- Episode no.: Season 1 Episode 2
- Directed by: Michael O'Herlihy
- Written by: Burt Styler
- Production code: J303
- Original air date: September 24, 1972

Guest appearances
- Jack Soo as Charlie Lee; Robert Ito as Lin; G. Wood as Brigadier General Hammond; Odessa Cleveland as Ginger; John C. Johnson as Truck Driver;

Episode chronology
| ← Previous "Pilot" | Next → "Requiem for a Lightweight" |
- M*A*S*H season 1

= To Market, to Market (M*A*S*H) =

"To Market, to Market" is the second episode of M*A*S*H. It was first aired on September 24, 1972 and repeated on April 29, 1973. Like many other M*A*S*H episodes, this one parodies army bureaucracy.

Thieves and blackmarketeers hold up a truck load of medical supplies for the 4077, thus rendering them in desperate need of hydrocortisone.
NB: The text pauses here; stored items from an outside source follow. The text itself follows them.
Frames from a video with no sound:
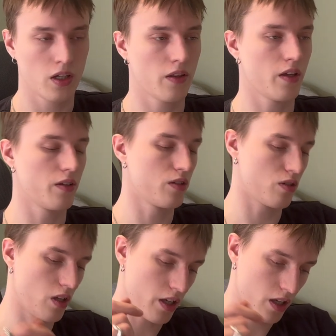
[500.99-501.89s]
then there's a
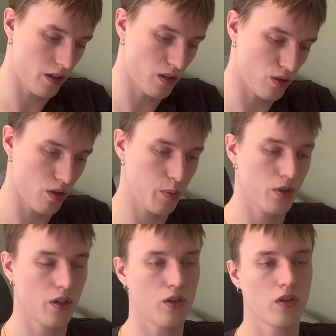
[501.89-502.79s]
link in the description
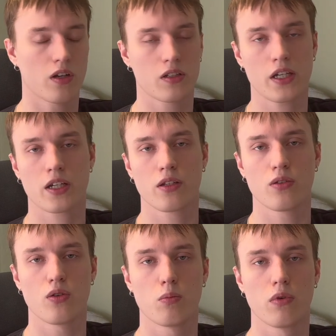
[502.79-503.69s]
that you can click
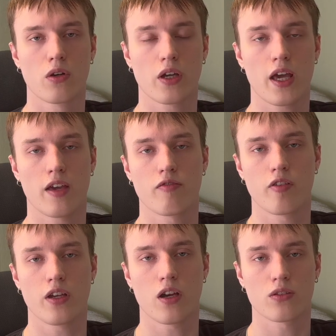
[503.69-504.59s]
to book a
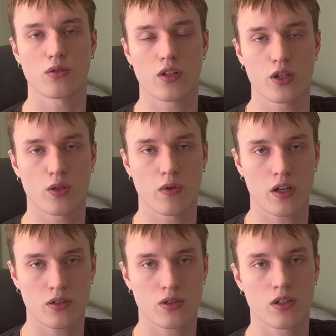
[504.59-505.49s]
free consultation with
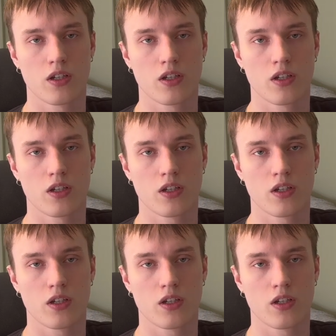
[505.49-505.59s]
us.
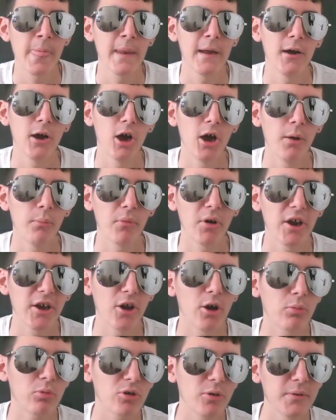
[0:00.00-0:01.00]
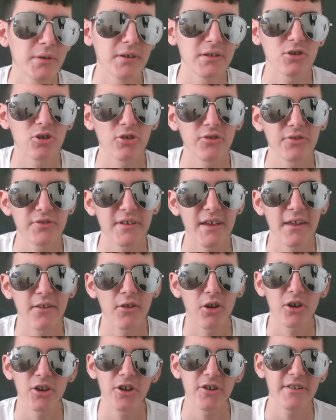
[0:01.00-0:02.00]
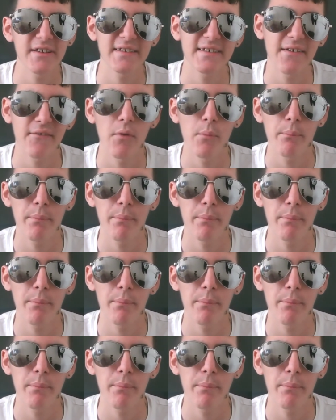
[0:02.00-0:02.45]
my upcoming content. I know this isn't the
In retaliation, Hawkeye and Trapper meet with a notorious black marketeer, hoping to get some replacements. When they realize they have nothing reasonable to trade with him, they go to drastic measures to get what they need.

==Plot==
While operating on a general, Hawkeye discovers that the hospital is out of hydrocortisone. He and Trapper later learn that it has been stolen by black marketeers, along with half of the other medical supplies and an entire replacement shipment. When they go to Henry's office to complain, they find him showing off a newly acquired, 100-year-old oak desk. Henry is too nervous to call General Hammond and demand action, so Hawkeye makes the call for him; however, Hammond refuses Henry's request for a fresh shipment.
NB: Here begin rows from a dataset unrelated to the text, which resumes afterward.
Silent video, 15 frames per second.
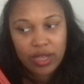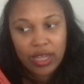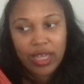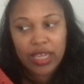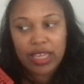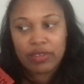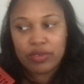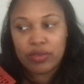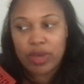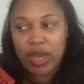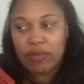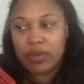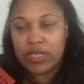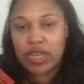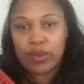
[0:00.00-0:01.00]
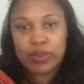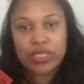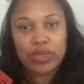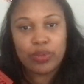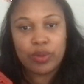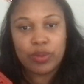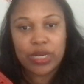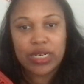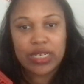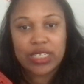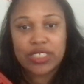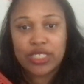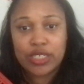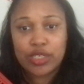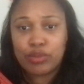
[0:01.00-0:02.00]
And if you ever dealt with someone with
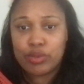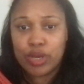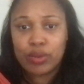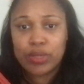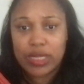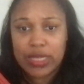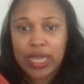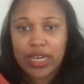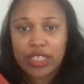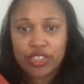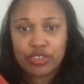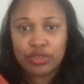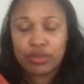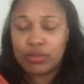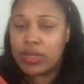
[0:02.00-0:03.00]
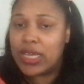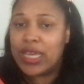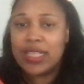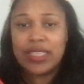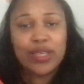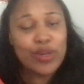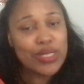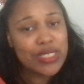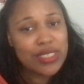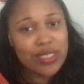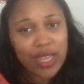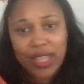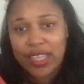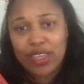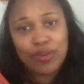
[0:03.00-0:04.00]
addiction, you know that that is true. There is
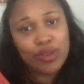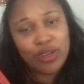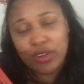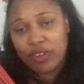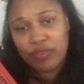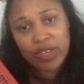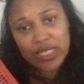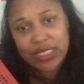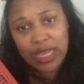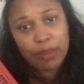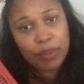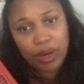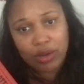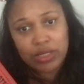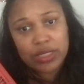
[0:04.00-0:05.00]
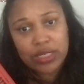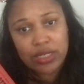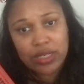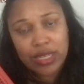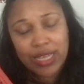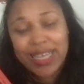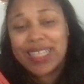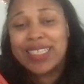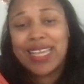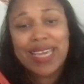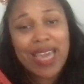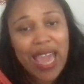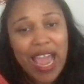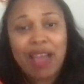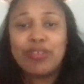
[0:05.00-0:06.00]
nothing you can do to fix that person. They
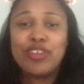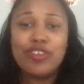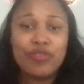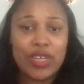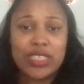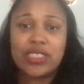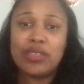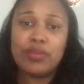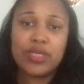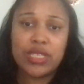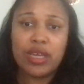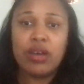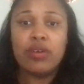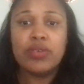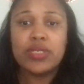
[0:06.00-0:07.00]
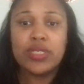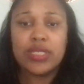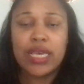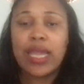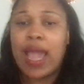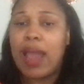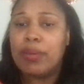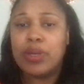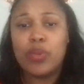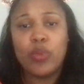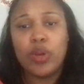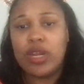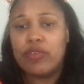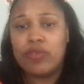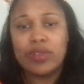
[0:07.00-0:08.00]
have to fix themselves. They have to
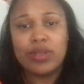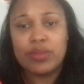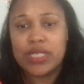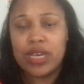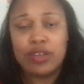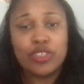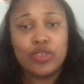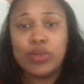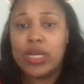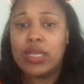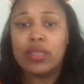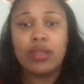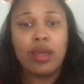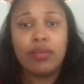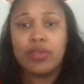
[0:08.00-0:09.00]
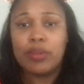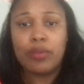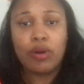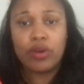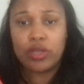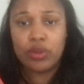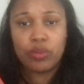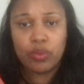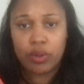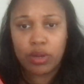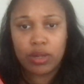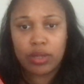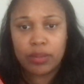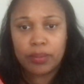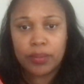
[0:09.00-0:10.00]
want it for themselves. You can love them all you
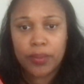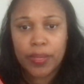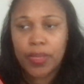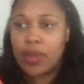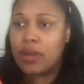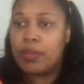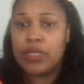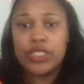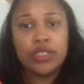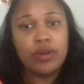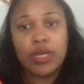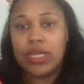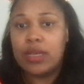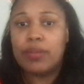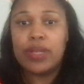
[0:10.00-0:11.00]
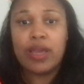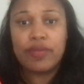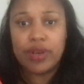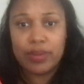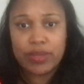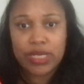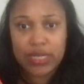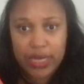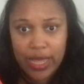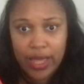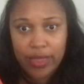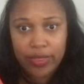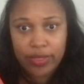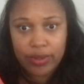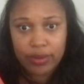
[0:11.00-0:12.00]
want, but you're going to end up loving them to death.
Radar puts the doctors in touch with a black marketeer, Charlie Lee, who asks $10,000 for a load of hydrocortisone he has in stock. The price is too high for Hawkeye and Trapper, so they offer to trade for Henry's desk. Charlie later visits the 4077th, dressed as a South Korean general, in order to examine the desk. He agrees to the trade, on the condition that the desk must be ready to load onto a truck early the next morning; if it is not, he will sell the hydrocortisone to another buyer.
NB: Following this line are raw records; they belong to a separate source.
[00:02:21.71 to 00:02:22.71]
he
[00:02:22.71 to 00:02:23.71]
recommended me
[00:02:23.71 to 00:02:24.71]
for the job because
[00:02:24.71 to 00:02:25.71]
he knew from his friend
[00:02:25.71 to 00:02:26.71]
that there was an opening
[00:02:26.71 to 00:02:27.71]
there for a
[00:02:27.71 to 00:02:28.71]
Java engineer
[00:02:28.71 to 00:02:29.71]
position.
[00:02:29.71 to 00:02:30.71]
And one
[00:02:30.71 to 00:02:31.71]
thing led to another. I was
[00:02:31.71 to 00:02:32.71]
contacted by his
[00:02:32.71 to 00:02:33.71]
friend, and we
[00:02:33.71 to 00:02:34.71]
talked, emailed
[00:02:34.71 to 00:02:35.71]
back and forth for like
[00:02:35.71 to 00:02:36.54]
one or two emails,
Radar wakes Hawkeye and Trapper an hour ahead of the pickup so they can sneak into Henry's office and get the desk. Hearing the noises of their attempt to move it, Frank and Margaret separately approach the office to investigate. Upon finding one another, they rendezvous in the supply tent and lock the office door, leaving Hawkeye and Trapper with no way out. As Radar tries to persuade Charlie's truck driver to wait, the doctors take down one wall of the office and carry the desk out. Before they can get it onto the truck, though, Frank recognizes the driver from Charlie's previous visit and orders him off the base. With the truck now gone, Hawkeye tells Radar to call in a chopper pilot, who airlifts the desk out of the office and flies away to deliver it to Charlie as a stunned Henry watches from the ground.

Charlie, now dressed as a private, delivers the hydrocortisone as promised. Henry becomes suspicious, recognizing him as the visiting general, but Charlie only says, "You know how it is, Colonel. We all look alike."